▸ **EXERCISE DIRECTIONS**: Copy every line of the data exactly, keeping out any picture.

▸ **MATERIAL SHOWN**:
=-=-=

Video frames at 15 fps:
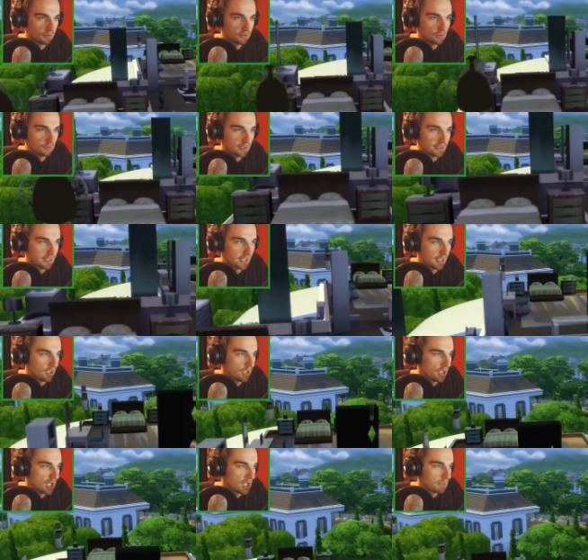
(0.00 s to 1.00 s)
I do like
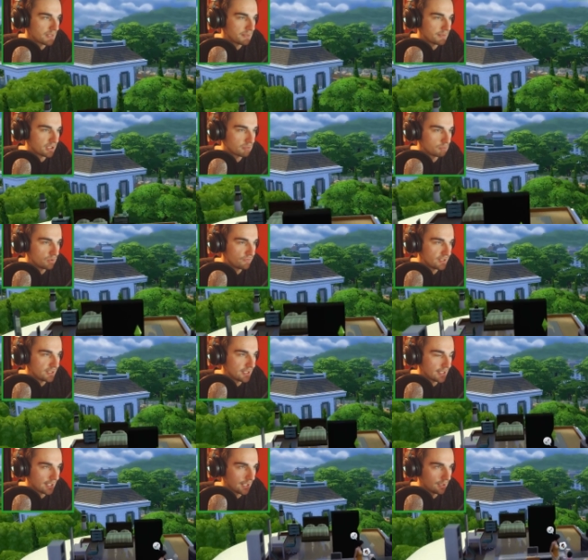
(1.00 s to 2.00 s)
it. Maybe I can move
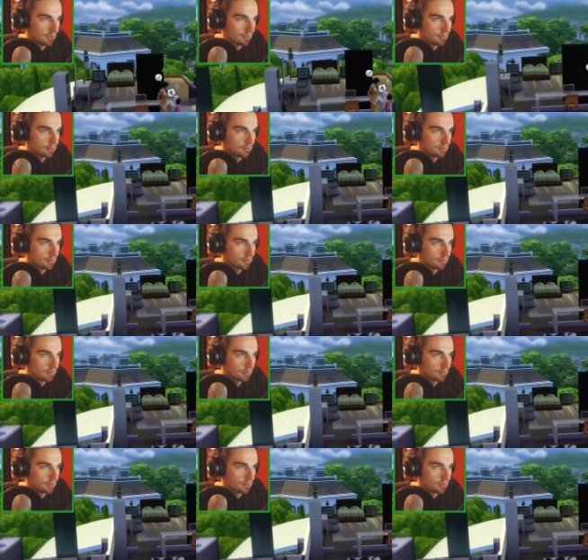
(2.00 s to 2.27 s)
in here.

=-=-=

▸ **EXERCISE ANSWER**:
Video frames at 15 fps:
(0.00 s to 1.00 s)
I do like
(1.00 s to 2.00 s)
it. Maybe I can move
(2.00 s to 2.27 s)
in here.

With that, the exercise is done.